Finland's cities are havens for library lovers - jogjayr
https://www.theguardian.com/cities/2018/may/15/why-finlands-cities-are-havens-for-library-lovers-oodi-helsinki
======
sandelz
I live in mid sized Finnish city with about 60 000 people (Seinäjoki) and
library (built ~10 years ago) is one of those things you never hear people
talking bad about.

If I remember correctly our library served as an example when designing Oodi
library in Helsinki since it portraits a "new library style" municipalities
are reaching for.

The goal was to get people to stay there instead of just fetching the article
they were looking for. I think they achieved this since no matter when you
visit the place is backed with teens reading and discussing about some manga
or comics, elderly reading newspapers from around the country, poetry reading
groups and so on.

Since I mainly consume my literature via outlets like HN, I use the library
primarily to get books for my young kids. Even those facilities are great,
there is a play area with tunnels and holes in the walls where kids can read
in solitude, isolated reading "enclosures" where groups of kids can flock to
when some adult reads for them and lots of other neat details.

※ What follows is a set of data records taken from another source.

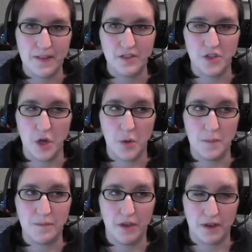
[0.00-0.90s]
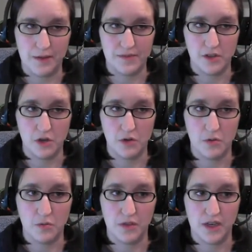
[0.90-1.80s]
So
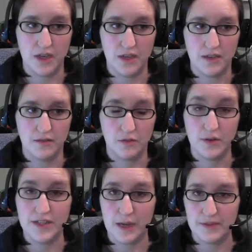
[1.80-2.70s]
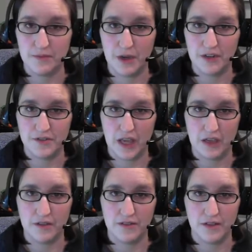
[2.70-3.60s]
the three types of minor
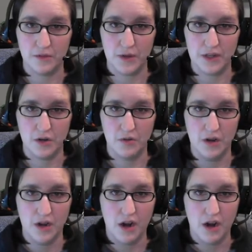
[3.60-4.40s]
scales, as we know,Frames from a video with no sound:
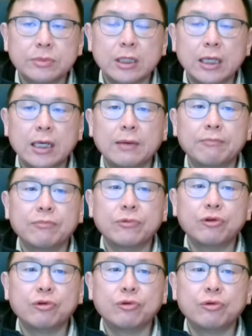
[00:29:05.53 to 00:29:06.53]

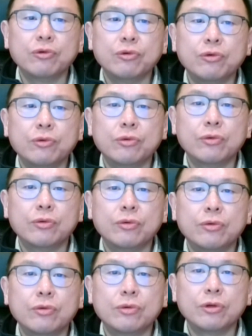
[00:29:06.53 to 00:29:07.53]

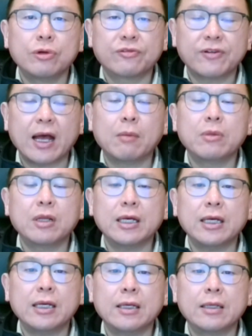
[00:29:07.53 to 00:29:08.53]
Your
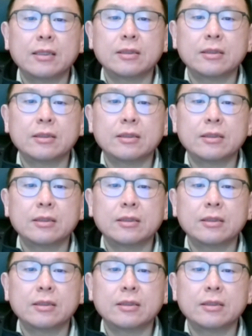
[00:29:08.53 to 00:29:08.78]
family,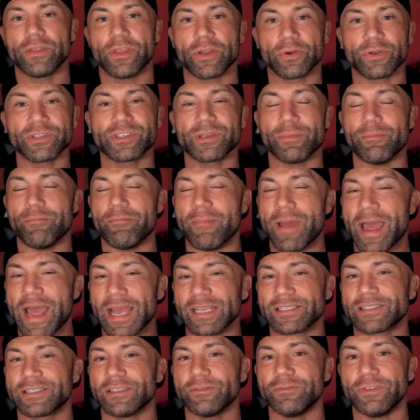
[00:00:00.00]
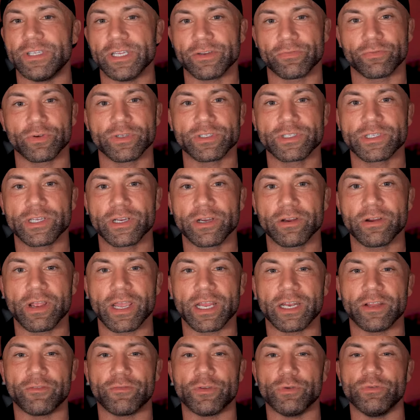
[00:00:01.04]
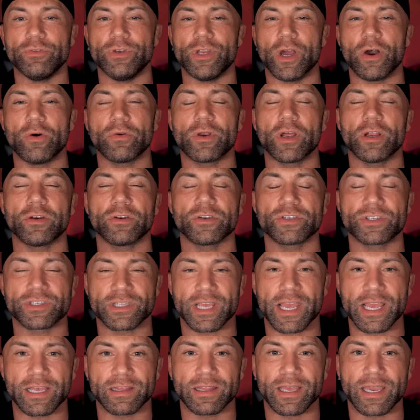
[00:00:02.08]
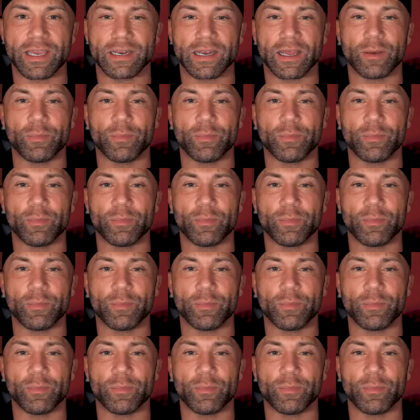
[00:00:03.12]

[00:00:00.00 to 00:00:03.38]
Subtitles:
There is a massive difference here, and if you don't understand that,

They even film
some kid shows in there and the last time I visited I found out they have a
good catalogue of new console games you could borrow!

This might have sounded like an advertisement but the point I was trying to
make is that if someone would ask me what is the best thing our city has
accomplished with our tax money, my answer would be "our library". And as
everything is digital nowadays, making an effort to get people off their
phones to socialize and use narrative in its original form doesn't hurt
either.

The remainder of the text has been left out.